Together with think tank Autonomy, the UK 4 Day Week campaign and university researchers, 4 Day Week Global launched a six-month trial of the flexible working model to 3,000 workers in 70 companies in June. It holds workers to maintain 100% productivity levels even though they work one day less.

Like Gilbert, many of the trial workers CNN Business spoke with said the four-day work week has helped them focus on their personal lives and mental health, allowing them to pursue new hobbies and reducing “Sunday dread.”

More time for family and personal duties is a touted plus to the four-day work week. In the service industry, fast-food restaurant chain Dig began its own four-day week pilot in September 2020 and announced after 18 months that it was implementing a full-time schedule.

Dig hourly employee Libanesa Maria, a pseudonym provided to condition, said the new work-life balance has given her time to focus on her studies and take care of her relationship with her boyfriend and her mother.

In her previous schedule, her mental health suffered. “I was gloomy. I didn’t sleep much. I didn’t eat much either,” said Maria Condition in March. “Because I didn’t think I had time for it.”

A few bumps in the road

4 Day Week Global founder Andrew Barnes has pioneered the introduction of a four-day work week since 2017, arguing that despite the tradition, productivity is unaffected by the change in schedule. After a trial run of just four days, his workers were producing 25% more work than before.
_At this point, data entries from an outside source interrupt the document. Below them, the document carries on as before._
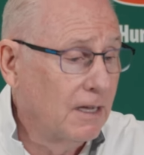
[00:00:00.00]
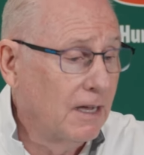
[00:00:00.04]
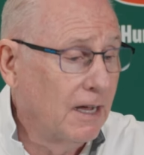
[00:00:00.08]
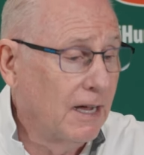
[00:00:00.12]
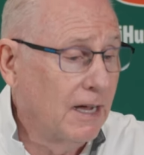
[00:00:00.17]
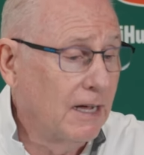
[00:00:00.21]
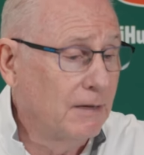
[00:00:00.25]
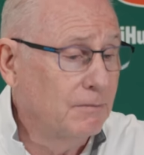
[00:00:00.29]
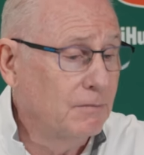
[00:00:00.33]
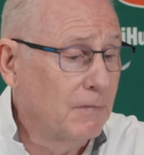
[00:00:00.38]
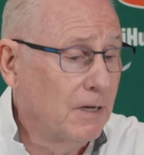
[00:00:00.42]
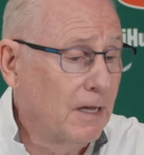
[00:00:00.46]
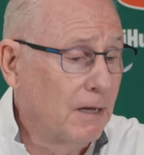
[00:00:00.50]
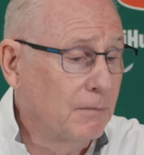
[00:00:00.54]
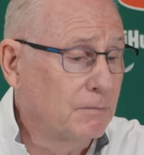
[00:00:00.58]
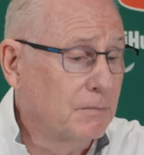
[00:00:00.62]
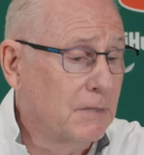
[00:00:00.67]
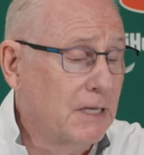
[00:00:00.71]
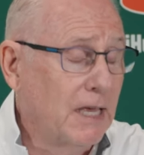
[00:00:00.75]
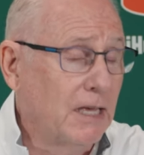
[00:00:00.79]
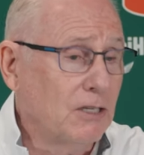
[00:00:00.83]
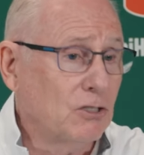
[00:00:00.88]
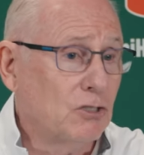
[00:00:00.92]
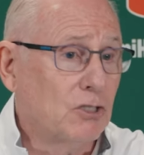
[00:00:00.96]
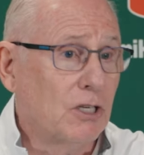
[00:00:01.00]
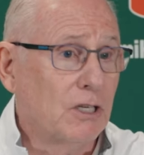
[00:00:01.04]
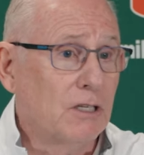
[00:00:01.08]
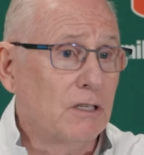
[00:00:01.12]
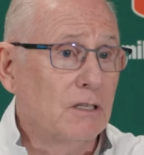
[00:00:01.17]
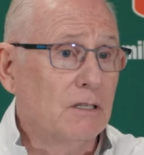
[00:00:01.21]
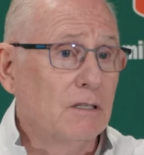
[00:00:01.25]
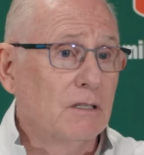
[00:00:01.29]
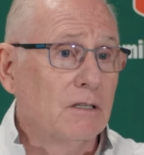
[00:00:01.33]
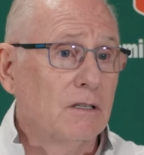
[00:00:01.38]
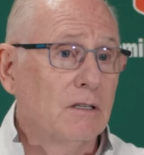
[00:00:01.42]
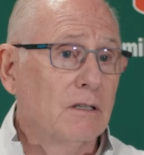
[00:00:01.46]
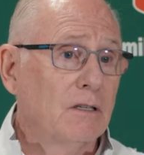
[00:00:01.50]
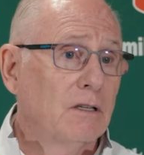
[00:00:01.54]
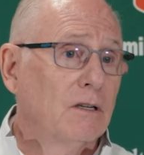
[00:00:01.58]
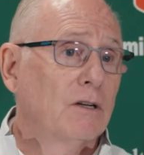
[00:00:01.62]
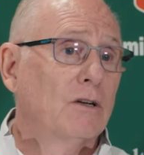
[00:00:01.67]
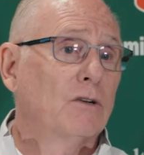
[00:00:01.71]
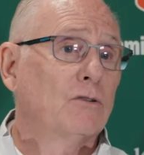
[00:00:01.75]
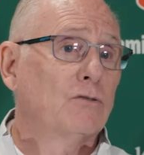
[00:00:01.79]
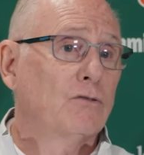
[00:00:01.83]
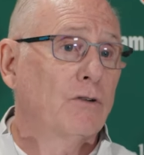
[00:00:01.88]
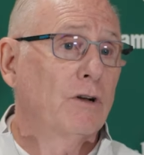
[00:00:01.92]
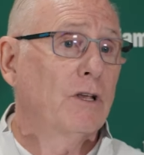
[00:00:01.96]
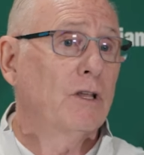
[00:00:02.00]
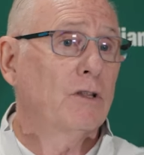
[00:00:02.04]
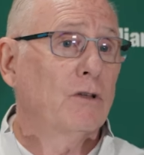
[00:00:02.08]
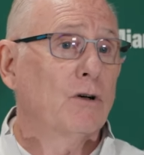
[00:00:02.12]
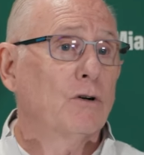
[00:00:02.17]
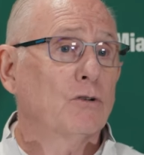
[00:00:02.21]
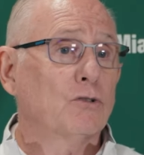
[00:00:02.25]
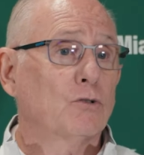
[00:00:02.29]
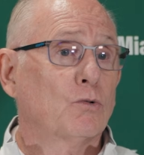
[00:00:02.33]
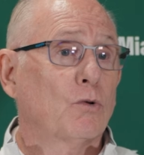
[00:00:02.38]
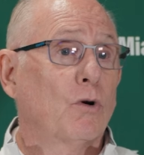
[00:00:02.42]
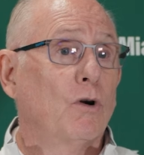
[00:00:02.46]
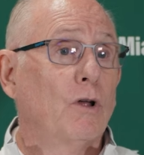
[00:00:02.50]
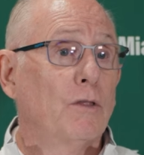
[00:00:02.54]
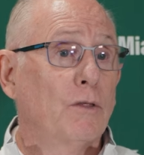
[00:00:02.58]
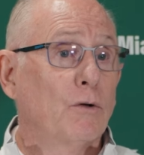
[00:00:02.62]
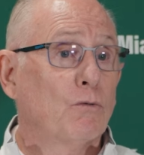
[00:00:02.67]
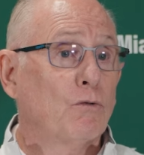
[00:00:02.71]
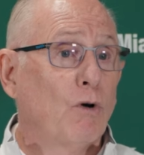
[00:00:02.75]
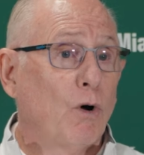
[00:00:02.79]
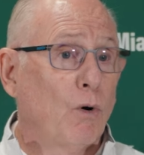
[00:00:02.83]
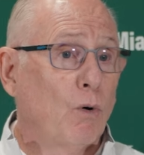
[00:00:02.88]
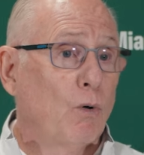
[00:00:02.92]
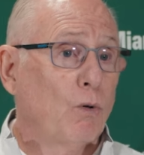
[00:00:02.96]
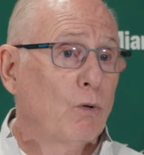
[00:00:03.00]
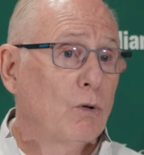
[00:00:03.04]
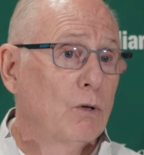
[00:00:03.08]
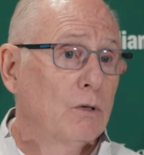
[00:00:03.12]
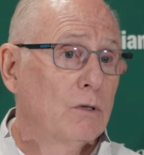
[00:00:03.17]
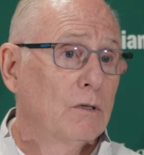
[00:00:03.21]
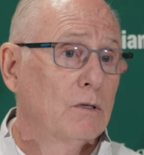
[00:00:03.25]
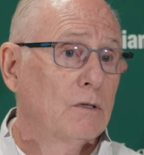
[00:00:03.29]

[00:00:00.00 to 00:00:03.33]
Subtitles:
I'm guessing 3 of those were on the roll.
Managers worry that flexible policies will lead to a lack of productivity. A survey by Future Forum found that older bosses are concerned about coordinating hybrid work, productivity and learning when implementing new schedules.

There were indeed problems implementing a new workflow for PR agency Unity, which was part of the UK experiment. Managing director Samantha Losey told CNN Business that the start of the process proved difficult to coordinate. “I thought I had made a huge mistake,” she said. “I didn’t know what I was doing.”

Yet she streamlined the process by cutting long internal meetings and creating a new communication system. Although things are better, she acknowledged that it is not certain that productivity will remain high enough to sustain a four-day work week indefinitely. By November, Unity and other companies in the process will decide whether to implement their new full-time work week.

But if you ask Pang, the research from the few trials right now is conclusive. “A lot of companies have made it work — and made it profitable,” Pang said Condition in May, adding that “the viability, practicality and benefits of the four-day week are no longer in dispute”.